The CFPB and FTC also advocated for the position adopted by the United States Court of Appeals for the Seventh Circuit that a collector can violate the FDCPA's prohibition against false, misleading, or deceptive representations by making a time-restricted settlement offer in a consumer dunning letter when seeking to recover on a time-barred debt, even if the collector does not threaten litigation. The Sixth Circuit adopted a similar position in early 2015, as well. The Ninth Circuit has taken up the issue of whether the phrase "initial communication" in 15 U.S.C. § 1692g means only one initial communication with a debtor on a given debt, or whether it refers to each collector's initial communication with a consumer, the latter of which is supported by the CFPB and FTC. This case is still pending before the court.

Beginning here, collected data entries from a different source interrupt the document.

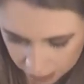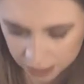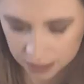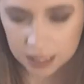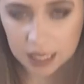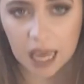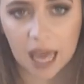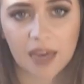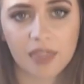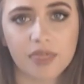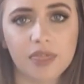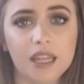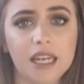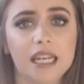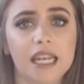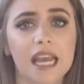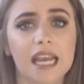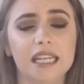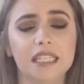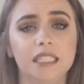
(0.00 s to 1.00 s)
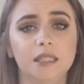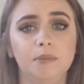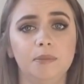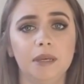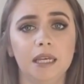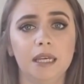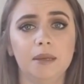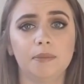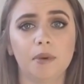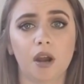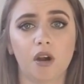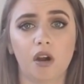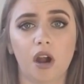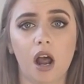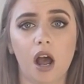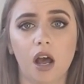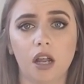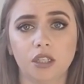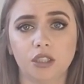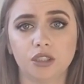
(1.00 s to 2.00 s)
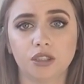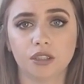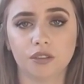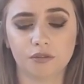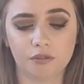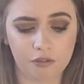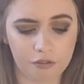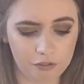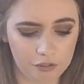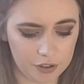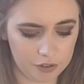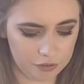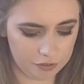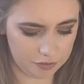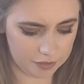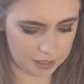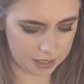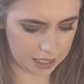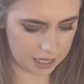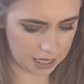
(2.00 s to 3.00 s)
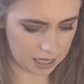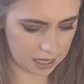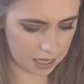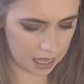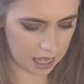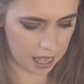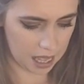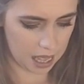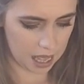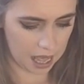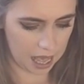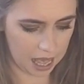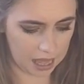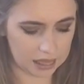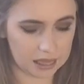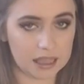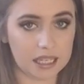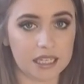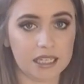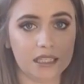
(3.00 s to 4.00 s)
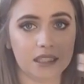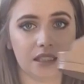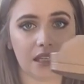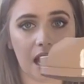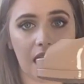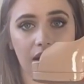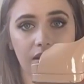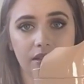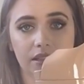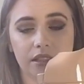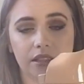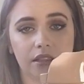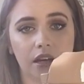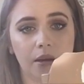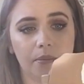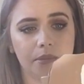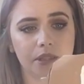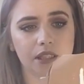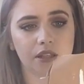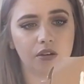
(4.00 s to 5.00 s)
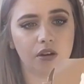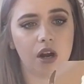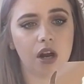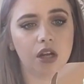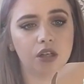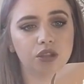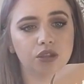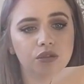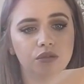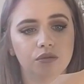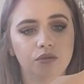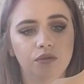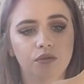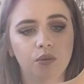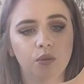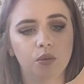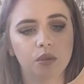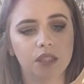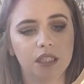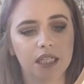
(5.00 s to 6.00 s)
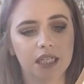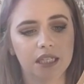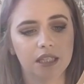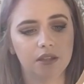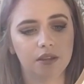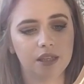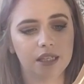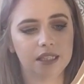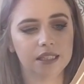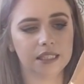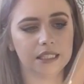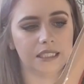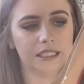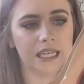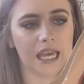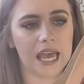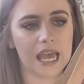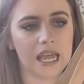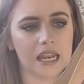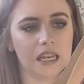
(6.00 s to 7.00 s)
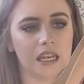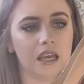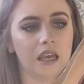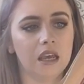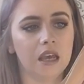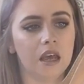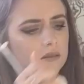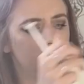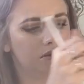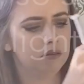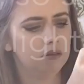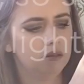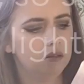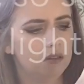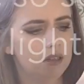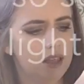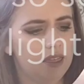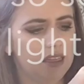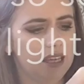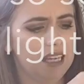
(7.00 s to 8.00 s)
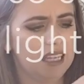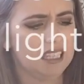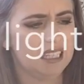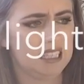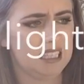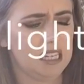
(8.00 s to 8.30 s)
Yeah, the Lady Peep are 150 and these Altamas are 140. So these are 10, I think it's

In terms of areas that need modification or an update, comments from those inside and outside the industry have made the CFPB aware that it needs to consider: (a) the effect of technological change, such as email, on the FDCPA, which does not address email; (b) the information that should accompany a debt when it is sold to another party; (c) the proper time, place, and method of debt collection communications; and (d) whether to create rules that would apply to first-party collectors. The CFPB also plans to research and test consumers' understanding of the disclosures that collectors currently make to determine whether changes to the information disclosed or method of disclosure would be in the interest of consumers.